Bishop Jennifer and the Rev. Alissa Newton, program director for the College for Congregational Development in the Diocese of Olympia, at Waycross in December
Registration is filling up fast for the Diocese of Indianapolis’s inaugural week-long intensive College for Congregational Development (CCD) training. The training, which will take place July 12-18 at Waycross, is designed for teams of lay and clergy leaders interested in congregational and organizational development. Just 11 spots in the 50-person session remain, says Canon Kristin White, who leads the program.
“As a CCD consultant and trainer and as a rector, I’ve experienced the power of CCD for equipping people who are seeking to connect with one another and with God,” she says. “It’s our hope that CCD will help us create a common language and culture of practice of congregational development that includes congregations of all sizes, locations and conditions across the diocese.”
In December, members of Executive Council and diocesan clergy got a preview of the training during their respective retreats.
“I found the training really helpful,” says the Rev. Bradley Pace. “What I got from the College is not a claim to be ‘the new big thing,’ but an emphasis on dynamics that we mostly know, but for many of us are not instinctual, so it’s helpful to talk about them and put them in a framework and bring them back to our congregations. This training will help all of us move in stronger, better directions.”
“Under Bishop Jennifer’s leadership we are beginning to turn the diocese into a community that embraces ‘radical welcome’ and expresses our mission in every aspect from our budget to, now, our leadership formation,” Executive Council member Mariann Scott says. “I am hoping that participants come into the training with an open heart to learning new ways of thinking and leading.”
Like many College participants, Scott found that the program’s benefits extend beyond church. She was particularly inspired by a College model of Benedictine spirituality that explains the life cycle of people and organizations using St. Benedict’s teachings on stability, listening to God, and conversion of life.
“The experience was exactly what I needed,” Scott says. “I am going through major changes within my work life, and learning about the Benedictine Life Model was perfect to not only apply to how I can use these tools in my church leadership work but also in my secular work.”

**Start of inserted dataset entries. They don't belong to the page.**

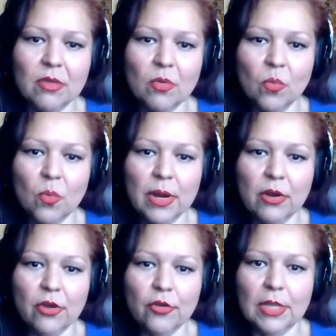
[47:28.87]
where
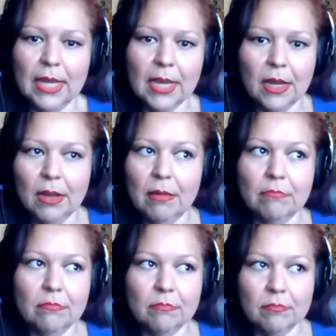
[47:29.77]
you're like,
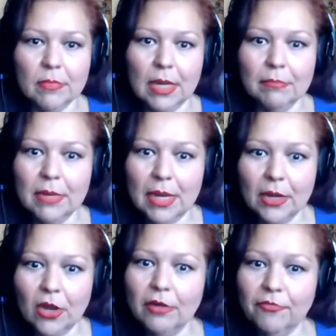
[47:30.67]
I'm not
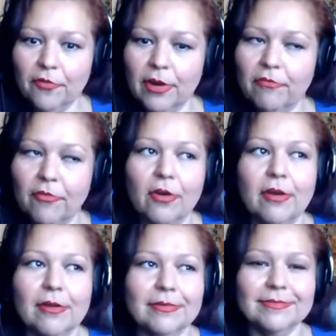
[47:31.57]
gone forever.
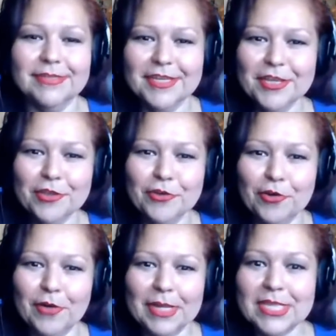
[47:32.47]
You know,
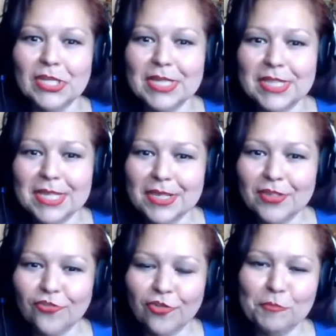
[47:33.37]
I still exist
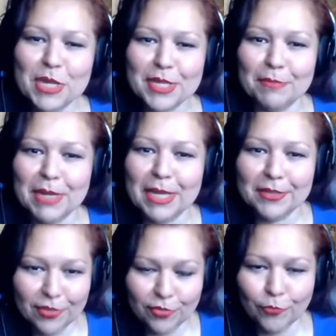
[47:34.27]
just because I'm not in
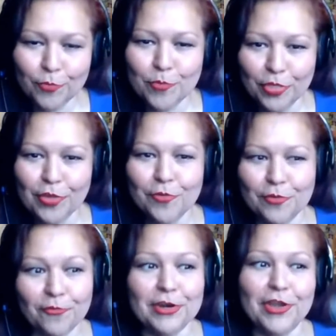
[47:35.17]
this room with you in
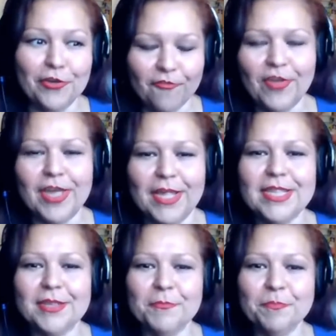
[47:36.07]
front of your
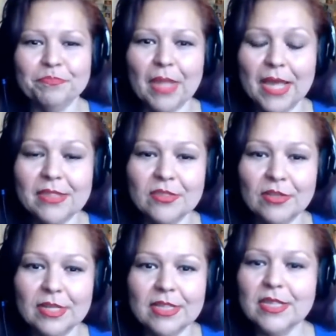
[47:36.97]
face. I still
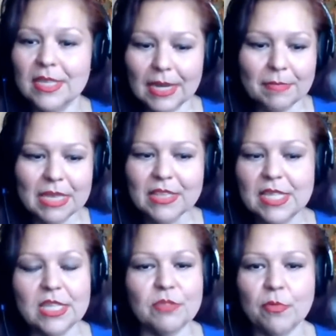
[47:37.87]
exist. And I mean, this
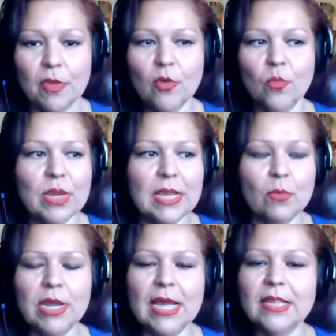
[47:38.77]
is, we
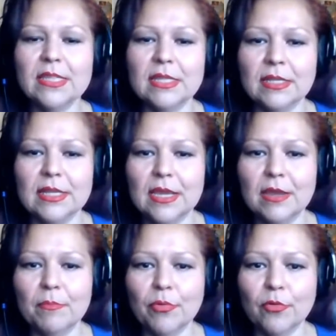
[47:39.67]
constantly
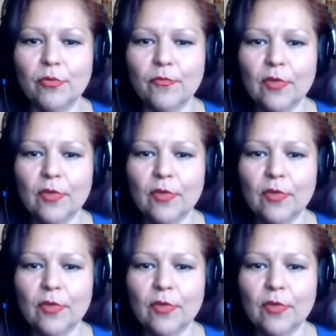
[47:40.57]
get proof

The College, according to White, aims to foster “healthy, faithful, sustainable churches living into their calling to be the Body of Christ in their own place and time.” The program’s effectiveness stems from its emphasis on equipping teams of leaders who can identify their congregations’ challenges and opportunities and are equipped to respond.
“I believe that the College for Congregational Development will help to make it possible for us to learn new ways of collaborating and leaving our silos to further God’s work in the world together,” Scott says.